I drink a lot of tea. Most of it is herbal, since I gave up most of my caffeine years ago. The kitchen cupboard holds about five or six different herbal teas at any time, and each one has, over the years, found its place in the day. The pairings are not strict — I will sometimes have a chamomile in the morning and a rosemary in the evening — but the pattern that has settled is consistent enough to be worth describing.

Choosing what to drink at a given hour is itself a small piece of self-care. It is two minutes of attention paid to what the body would actually want, rather than reaching automatically for whatever is closest. Over time, the choice becomes intuitive. You start to know, before you open the cupboard, which one you are reaching for and why.

The morning teas

Rosemary. Bright, slightly bitter, mildly clearing. The herbal tea that comes closest to producing the alertness of a coffee, but without the spike. I drink this on mornings when I do not want caffeine but need to be moving. The herb is also useful for circulation, particularly in cold weather.

Green tea — technically not herbal, but in the same cupboard. Lighter caffeine than coffee, and the L-theanine in green tea balances the caffeine in a way that produces alertness without jitters. Drink it after a moderate breakfast; on an empty stomach it can be acidic.

Nettle. The morning tea for a body that has been depleted — after illness, after travel, during periods of poor diet. Nettle is mineral-rich and supports the kidneys in a way that no other common herbal tea quite matches. The taste is grassy; you get used to it within a few cups.

The afternoon teas

Peppermint. The standard afternoon tea in my house. Good for digestion after lunch, mildly alerting without being stimulating, and the menthol opens the chest in a way that is particularly welcome in a long sitting afternoon.

Lemon balm. Less common but worth knowing. A mild calming tea that does not put you to sleep. Useful for the afternoon hours when you want to come down from the morning's pace without crossing into evening wind-down mode.

Fennel. After heavier meals. The seeds are slightly sweet and the tea is excellent for the small post-lunch heaviness that some lunches produce. Make it from whole seeds rather than tea bags if you can; the difference is noticeable.

The evening teas

Chamomile. The standard. A useful general-purpose calming tea. I drink this most evenings in the wind-down hour. The classic combination is chamomile with a small spoon of honey, which is, for centuries of good reason, one of the most reliable sleep-supportive drinks there is.

Lavender. Often blended with chamomile, occasionally drunk on its own. More intensely floral than chamomile and more strongly sedating. Worth keeping for the nights when sleep has been particularly elusive recently.

Valerian. The strongest of the sleep herbs. The taste is not pleasant — slightly medicinal, slightly earthy — but it is genuinely sedating. I reserve this for occasional use, perhaps once a fortnight on nights when I really need to sleep well.

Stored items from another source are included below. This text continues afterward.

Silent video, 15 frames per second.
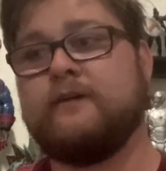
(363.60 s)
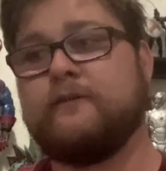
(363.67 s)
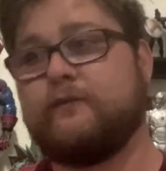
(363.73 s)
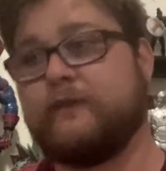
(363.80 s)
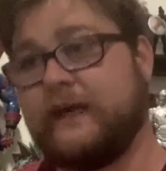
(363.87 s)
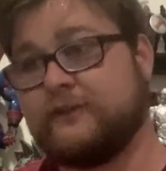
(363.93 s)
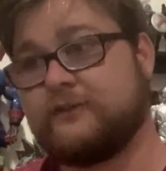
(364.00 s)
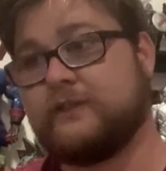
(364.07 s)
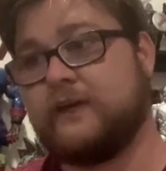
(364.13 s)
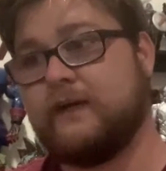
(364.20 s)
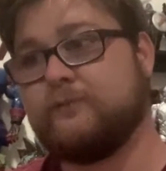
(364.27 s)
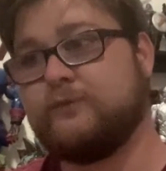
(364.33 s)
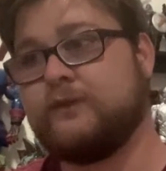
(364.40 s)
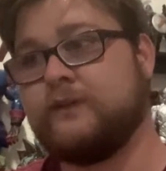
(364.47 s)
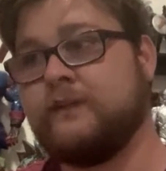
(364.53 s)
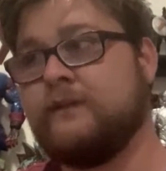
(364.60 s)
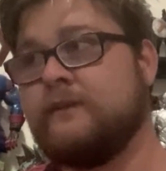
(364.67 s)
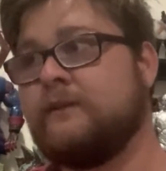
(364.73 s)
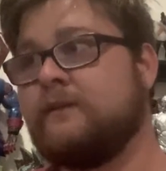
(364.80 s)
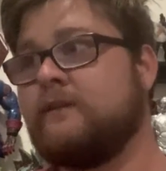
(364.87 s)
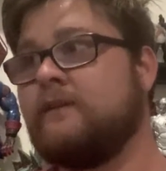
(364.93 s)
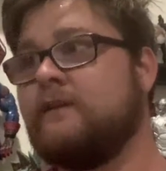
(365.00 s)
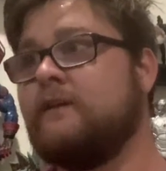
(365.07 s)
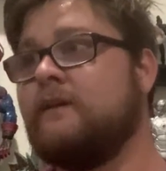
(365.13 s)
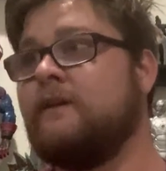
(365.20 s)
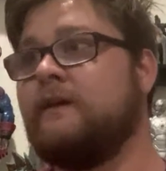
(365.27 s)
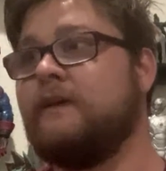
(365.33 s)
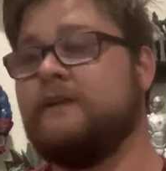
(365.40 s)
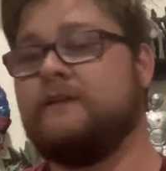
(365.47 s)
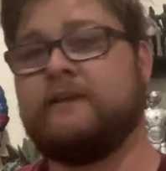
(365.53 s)
Flash Thompson
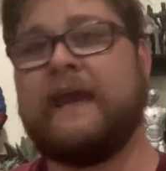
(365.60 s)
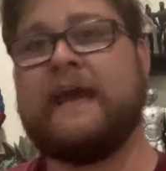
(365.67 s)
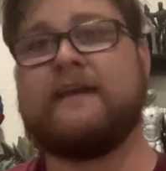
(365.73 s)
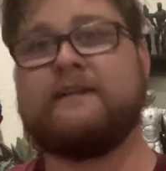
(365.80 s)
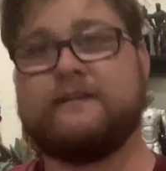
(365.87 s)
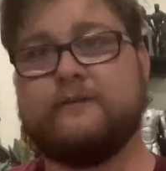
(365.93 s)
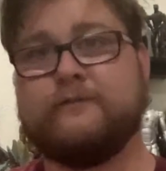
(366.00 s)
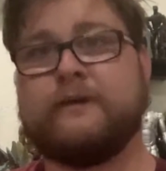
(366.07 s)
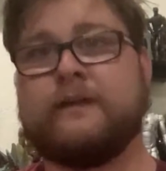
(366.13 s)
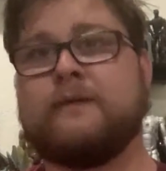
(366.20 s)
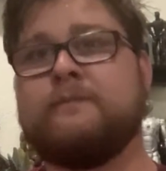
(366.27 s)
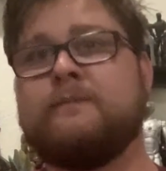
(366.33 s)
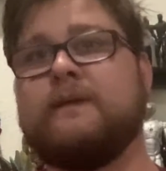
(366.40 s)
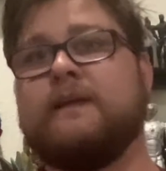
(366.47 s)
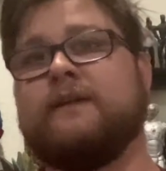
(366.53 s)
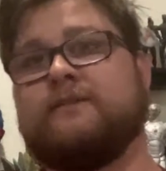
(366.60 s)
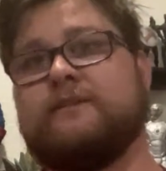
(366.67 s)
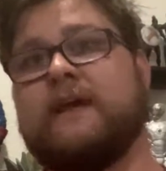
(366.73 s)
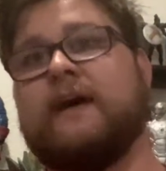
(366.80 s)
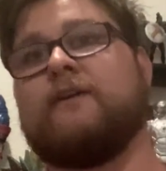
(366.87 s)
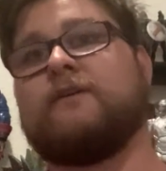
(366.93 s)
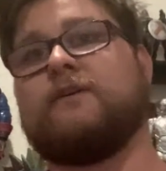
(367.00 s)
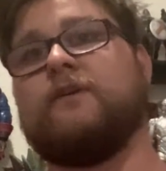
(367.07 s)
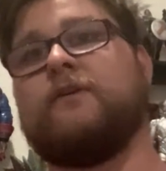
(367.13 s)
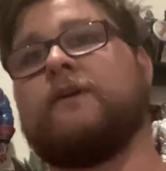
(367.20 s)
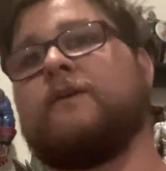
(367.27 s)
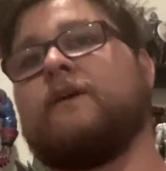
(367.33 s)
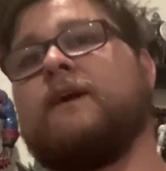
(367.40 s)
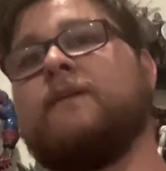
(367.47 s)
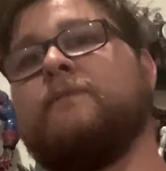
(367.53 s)
is anti-Venom and is now going
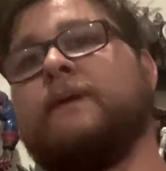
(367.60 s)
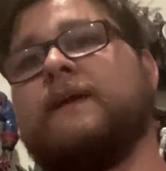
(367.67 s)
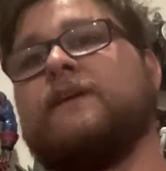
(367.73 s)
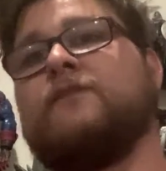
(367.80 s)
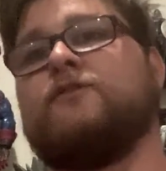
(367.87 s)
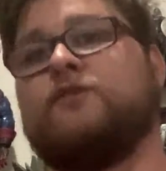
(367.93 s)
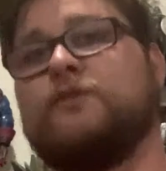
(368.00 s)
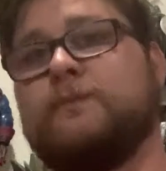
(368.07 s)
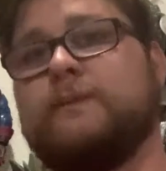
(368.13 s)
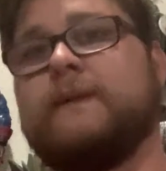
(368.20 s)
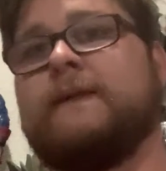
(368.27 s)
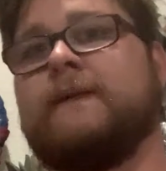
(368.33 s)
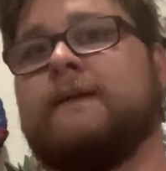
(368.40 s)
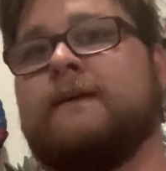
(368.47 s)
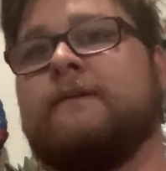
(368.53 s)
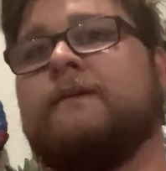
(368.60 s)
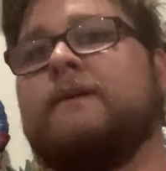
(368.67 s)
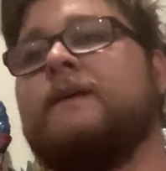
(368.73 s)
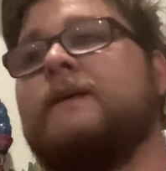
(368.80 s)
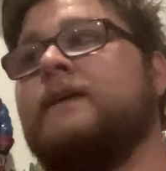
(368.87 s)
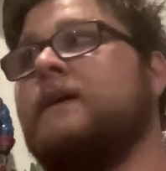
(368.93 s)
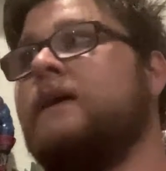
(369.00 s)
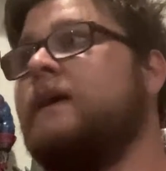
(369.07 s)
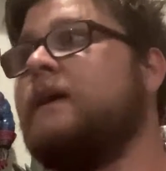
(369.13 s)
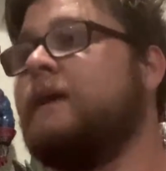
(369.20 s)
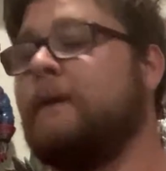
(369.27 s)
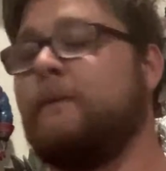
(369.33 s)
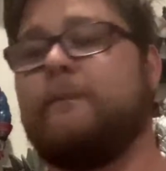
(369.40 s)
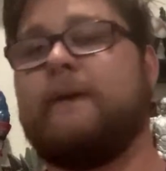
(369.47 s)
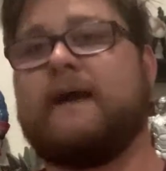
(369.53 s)
around being a superhero,
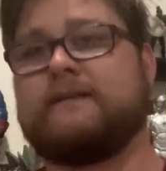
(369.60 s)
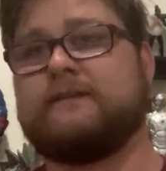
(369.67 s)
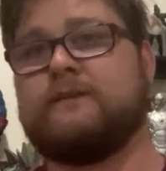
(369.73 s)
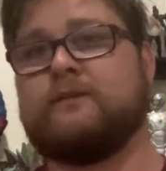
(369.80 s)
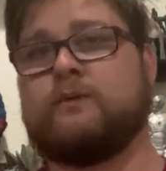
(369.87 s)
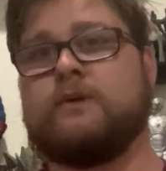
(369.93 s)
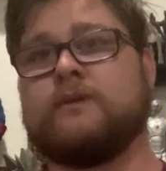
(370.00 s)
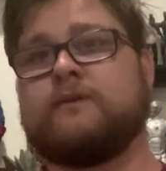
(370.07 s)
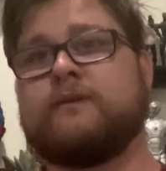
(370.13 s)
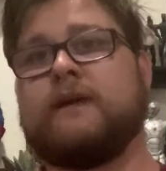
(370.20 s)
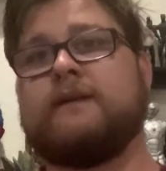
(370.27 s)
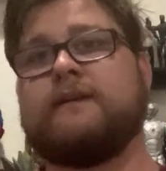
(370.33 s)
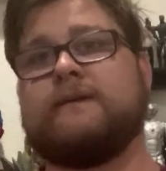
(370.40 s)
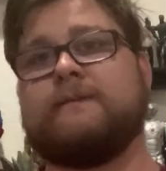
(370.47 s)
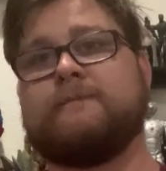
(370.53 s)
impacting the world around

Linden flower (also sold as tilleul). Gentler than valerian, more pleasant than lavender. Useful for the wind-down hour. Slightly sweet, slightly honeyed.

A note on how to brew herbal teas

Most people under-steep. Herbal teas, unlike black or green tea, generally want longer steeping — seven to ten minutes — to extract their active compounds. A three-minute steep produces a pleasant flavoured water; a ten-minute steep produces an actual tea.

Use boiling water for most herbals, except for delicate ones like chamomile and green tea, which prefer water around eighty degrees. Cover the cup while steeping to retain the volatile oils that carry much of the benefit.

The cupboard with five well-chosen teas, used through the day, is one of the smallest pieces of self-care equipment that returns one of the most consistent benefits.